■ **The problem**: Each line of the material below is to be given again exactly.

■ **Given information**:

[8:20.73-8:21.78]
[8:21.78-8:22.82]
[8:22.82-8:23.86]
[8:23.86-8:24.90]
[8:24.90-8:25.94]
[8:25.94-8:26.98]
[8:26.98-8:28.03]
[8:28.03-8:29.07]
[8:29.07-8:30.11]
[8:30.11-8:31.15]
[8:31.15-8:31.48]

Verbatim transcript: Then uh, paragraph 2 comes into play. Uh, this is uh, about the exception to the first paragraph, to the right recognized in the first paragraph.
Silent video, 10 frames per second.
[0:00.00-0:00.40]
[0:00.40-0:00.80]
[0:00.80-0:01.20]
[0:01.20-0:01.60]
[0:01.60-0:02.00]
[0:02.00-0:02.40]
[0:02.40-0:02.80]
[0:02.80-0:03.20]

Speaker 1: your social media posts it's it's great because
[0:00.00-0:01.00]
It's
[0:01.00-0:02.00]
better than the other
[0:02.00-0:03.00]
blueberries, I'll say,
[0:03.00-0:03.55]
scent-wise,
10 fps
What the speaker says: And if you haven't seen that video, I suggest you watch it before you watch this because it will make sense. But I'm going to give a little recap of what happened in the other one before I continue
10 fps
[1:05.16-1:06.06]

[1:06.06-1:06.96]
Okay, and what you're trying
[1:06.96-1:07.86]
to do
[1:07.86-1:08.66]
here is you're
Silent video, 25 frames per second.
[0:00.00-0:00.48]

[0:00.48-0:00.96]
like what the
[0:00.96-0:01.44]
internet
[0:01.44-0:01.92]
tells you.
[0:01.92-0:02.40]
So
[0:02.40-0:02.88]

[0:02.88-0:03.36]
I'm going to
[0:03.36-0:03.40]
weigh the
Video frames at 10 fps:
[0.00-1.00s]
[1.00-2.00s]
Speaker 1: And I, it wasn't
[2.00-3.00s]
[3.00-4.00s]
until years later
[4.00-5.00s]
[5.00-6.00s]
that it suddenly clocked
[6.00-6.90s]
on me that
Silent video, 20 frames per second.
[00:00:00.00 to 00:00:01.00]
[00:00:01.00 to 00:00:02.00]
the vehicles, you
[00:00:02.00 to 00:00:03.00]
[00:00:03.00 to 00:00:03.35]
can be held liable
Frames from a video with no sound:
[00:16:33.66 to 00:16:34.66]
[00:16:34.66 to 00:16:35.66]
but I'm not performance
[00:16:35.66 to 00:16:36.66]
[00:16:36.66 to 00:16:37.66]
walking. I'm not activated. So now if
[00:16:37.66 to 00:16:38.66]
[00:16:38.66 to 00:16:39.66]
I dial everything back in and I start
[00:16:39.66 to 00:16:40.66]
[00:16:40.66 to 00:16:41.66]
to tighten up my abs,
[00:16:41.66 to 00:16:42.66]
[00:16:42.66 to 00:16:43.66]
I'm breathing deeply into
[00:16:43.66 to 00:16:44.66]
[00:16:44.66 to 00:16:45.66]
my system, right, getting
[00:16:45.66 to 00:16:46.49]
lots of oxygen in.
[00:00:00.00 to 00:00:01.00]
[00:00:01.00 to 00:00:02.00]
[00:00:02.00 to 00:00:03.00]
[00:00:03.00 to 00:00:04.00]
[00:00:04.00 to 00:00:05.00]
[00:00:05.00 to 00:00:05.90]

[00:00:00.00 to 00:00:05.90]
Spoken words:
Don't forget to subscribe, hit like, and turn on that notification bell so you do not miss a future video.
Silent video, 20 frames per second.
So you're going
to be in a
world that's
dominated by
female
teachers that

■ **Worked solution**:
[8:20.73-8:21.78]
[8:21.78-8:22.82]
[8:22.82-8:23.86]
[8:23.86-8:24.90]
[8:24.90-8:25.94]
[8:25.94-8:26.98]
[8:26.98-8:28.03]
[8:28.03-8:29.07]
[8:29.07-8:30.11]
[8:30.11-8:31.15]
[8:31.15-8:31.48]

Verbatim transcript: Then uh, paragraph 2 comes into play. Uh, this is uh, about the exception to the first paragraph, to the right recognized in the first paragraph.
Silent video, 10 frames per second.
[0:00.00-0:00.40]
[0:00.40-0:00.80]
[0:00.80-0:01.20]
[0:01.20-0:01.60]
[0:01.60-0:02.00]
[0:02.00-0:02.40]
[0:02.40-0:02.80]
[0:02.80-0:03.20]

Speaker 1: your social media posts it's it's great because
[0:00.00-0:01.00]
It's
[0:01.00-0:02.00]
better than the other
[0:02.00-0:03.00]
blueberries, I'll say,
[0:03.00-0:03.55]
scent-wise,
10 fps
What the speaker says: And if you haven't seen that video, I suggest you watch it before you watch this because it will make sense. But I'm going to give a little recap of what happened in the other one before I continue
10 fps
[1:05.16-1:06.06]

[1:06.06-1:06.96]
Okay, and what you're trying
[1:06.96-1:07.86]
to do
[1:07.86-1:08.66]
here is you're
Silent video, 25 frames per second.
[0:00.00-0:00.48]

[0:00.48-0:00.96]
like what the
[0:00.96-0:01.44]
internet
[0:01.44-0:01.92]
tells you.
[0:01.92-0:02.40]
So
[0:02.40-0:02.88]

[0:02.88-0:03.36]
I'm going to
[0:03.36-0:03.40]
weigh the
Video frames at 10 fps:
[0.00-1.00s]
[1.00-2.00s]
Speaker 1: And I, it wasn't
[2.00-3.00s]
[3.00-4.00s]
until years later
[4.00-5.00s]
[5.00-6.00s]
that it suddenly clocked
[6.00-6.90s]
on me that
Silent video, 20 frames per second.
[00:00:00.00 to 00:00:01.00]
[00:00:01.00 to 00:00:02.00]
the vehicles, you
[00:00:02.00 to 00:00:03.00]
[00:00:03.00 to 00:00:03.35]
can be held liable
Frames from a video with no sound:
[00:16:33.66 to 00:16:34.66]
[00:16:34.66 to 00:16:35.66]
but I'm not performance
[00:16:35.66 to 00:16:36.66]
[00:16:36.66 to 00:16:37.66]
walking. I'm not activated. So now if
[00:16:37.66 to 00:16:38.66]
[00:16:38.66 to 00:16:39.66]
I dial everything back in and I start
[00:16:39.66 to 00:16:40.66]
[00:16:40.66 to 00:16:41.66]
to tighten up my abs,
[00:16:41.66 to 00:16:42.66]
[00:16:42.66 to 00:16:43.66]
I'm breathing deeply into
[00:16:43.66 to 00:16:44.66]
[00:16:44.66 to 00:16:45.66]
my system, right, getting
[00:16:45.66 to 00:16:46.49]
lots of oxygen in.
[00:00:00.00 to 00:00:01.00]
[00:00:01.00 to 00:00:02.00]
[00:00:02.00 to 00:00:03.00]
[00:00:03.00 to 00:00:04.00]
[00:00:04.00 to 00:00:05.00]
[00:00:05.00 to 00:00:05.90]

[00:00:00.00 to 00:00:05.90]
Spoken words:
Don't forget to subscribe, hit like, and turn on that notification bell so you do not miss a future video.
Silent video, 20 frames per second.
So you're going
to be in a
world that's
dominated by
female
teachers that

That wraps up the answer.